--- What is expected ---
Only the lines from the one containing "[12:38.12-12:39.19]" to the end of the records belong in the answer; repeat them exactly and drop the pictures.
(Data records Opens)
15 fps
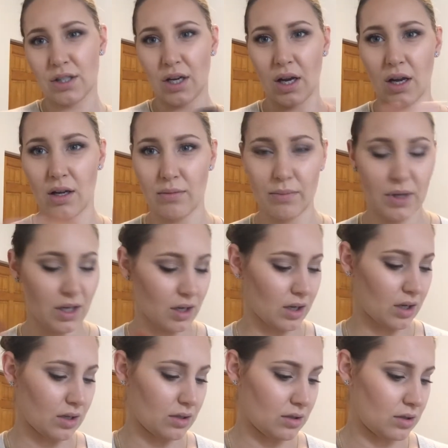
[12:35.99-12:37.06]
shade
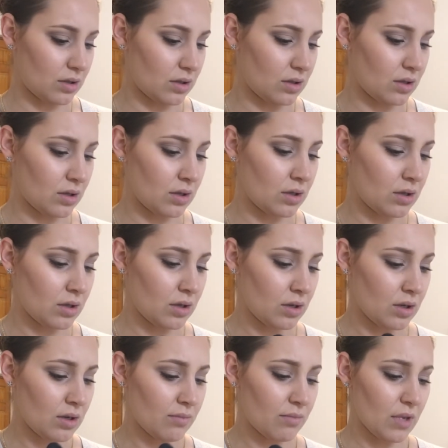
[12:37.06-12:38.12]
because
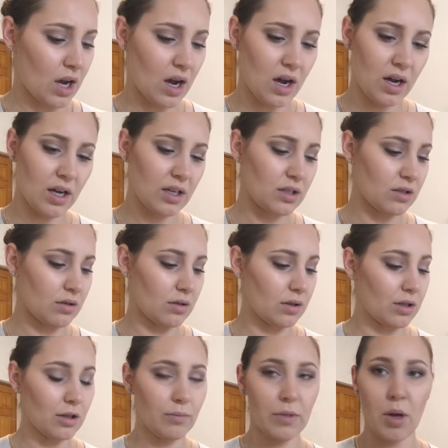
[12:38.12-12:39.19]
eyes are a
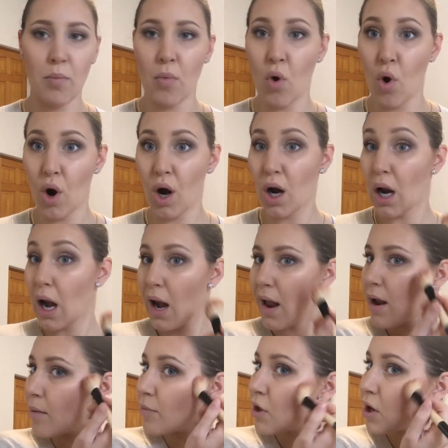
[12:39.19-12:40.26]
little bit more
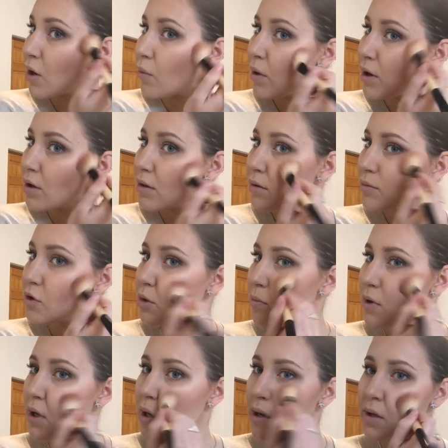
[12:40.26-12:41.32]
glam than I wanted them to
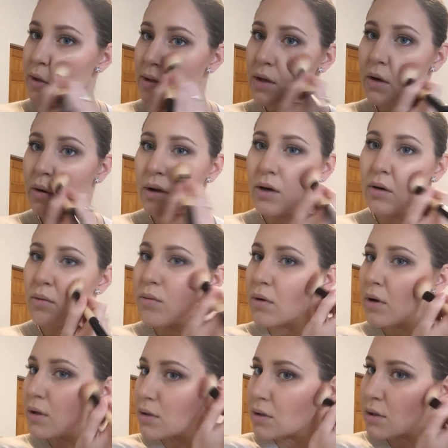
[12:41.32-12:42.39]
be, so I don't
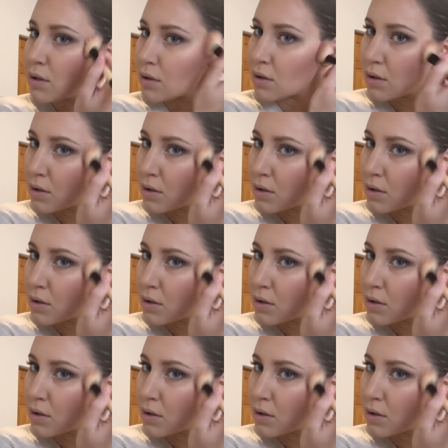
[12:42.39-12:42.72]
want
(Data records Closes)
--- Answer to the exercise ---
[12:38.12-12:39.19]
eyes are a
[12:39.19-12:40.26]
little bit more
[12:40.26-12:41.32]
glam than I wanted them to
[12:41.32-12:42.39]
be, so I don't
[12:42.39-12:42.72]
want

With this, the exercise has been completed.